Yeah, now that I think about it I totally gypped her.
But I stink at this kind of thing. I spent a few years as a waitress in college and then a couple of years as a bartender while in that I-don't-know-what-I-want-to-be-when-I-grow-up phase so I have no problem with tipping those people. I am a straight across the board 20% tipper in restaurants if the service is good, 15% if it's just adequate. And I've been known to leave less if I need to point out that they should consider trying another line of work. Bartenders I tip accordingly on a case by case basis.
After that, however, I get frazzled. And now with the holidays coming up I'm really stuck.
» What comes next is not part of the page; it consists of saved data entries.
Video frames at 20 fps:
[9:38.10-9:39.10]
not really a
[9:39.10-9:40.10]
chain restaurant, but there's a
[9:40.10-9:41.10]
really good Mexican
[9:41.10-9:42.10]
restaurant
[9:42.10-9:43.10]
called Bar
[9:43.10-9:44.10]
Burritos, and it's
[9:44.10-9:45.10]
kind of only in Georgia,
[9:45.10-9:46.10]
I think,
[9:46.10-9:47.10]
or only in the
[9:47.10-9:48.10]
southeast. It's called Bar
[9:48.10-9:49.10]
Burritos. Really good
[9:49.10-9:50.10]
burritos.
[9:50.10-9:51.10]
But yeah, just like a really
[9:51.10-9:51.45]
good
It's easy enough to go online and find the unofficial guidelines for holiday tipping but I want to know what real people do. For instance, I have a house cleaner who comes once a week but we've only just hired her. She's only cleaned our home, as of tomorrow, three times. What do I tip her?
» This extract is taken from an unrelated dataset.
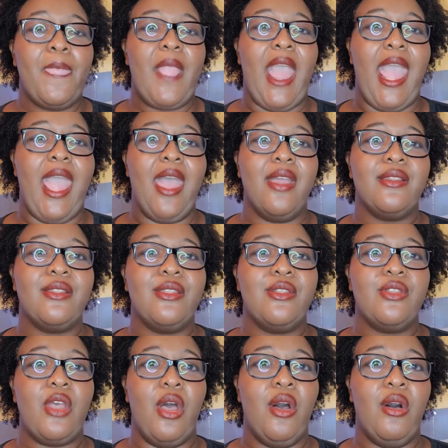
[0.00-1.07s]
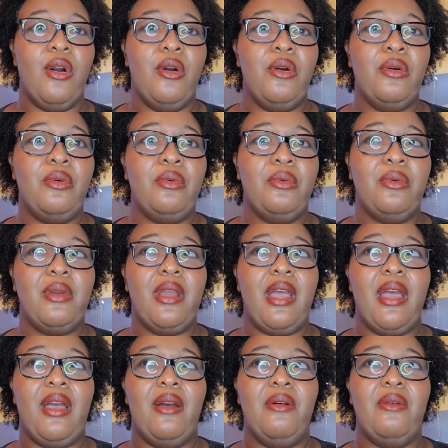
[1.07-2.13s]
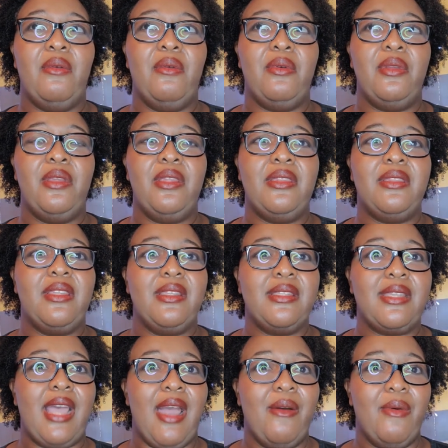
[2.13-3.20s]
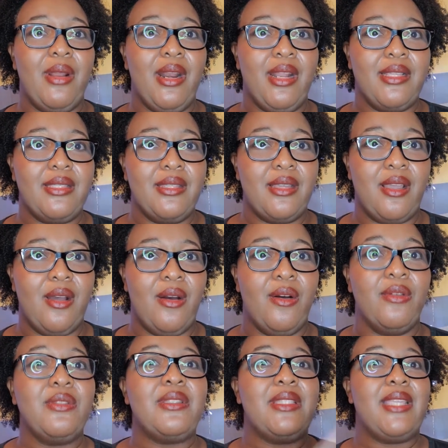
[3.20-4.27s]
And so this guy wanted us to go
Ditto for my stylist. I've only seen her four times, less than half the year. She's pregnant so I plan on bringing her a cute onsie or something like that for her baby and I'll increase my usual tip by at least ten percent (I'm generous with my stylists, too). Is that enough?
So what do you do? Do you tip or give small gifts to your garbage men? Your postal carriers? How much do you tip your hairdresser or the person who delivers your newspaper. And are Christmas cookies as gift ever a good idea?
And should I go back to the groomer and leave her a big, fat tip and many apologies? Because no one trims my dogs' nails like she does and that's worth its weight in gold right there.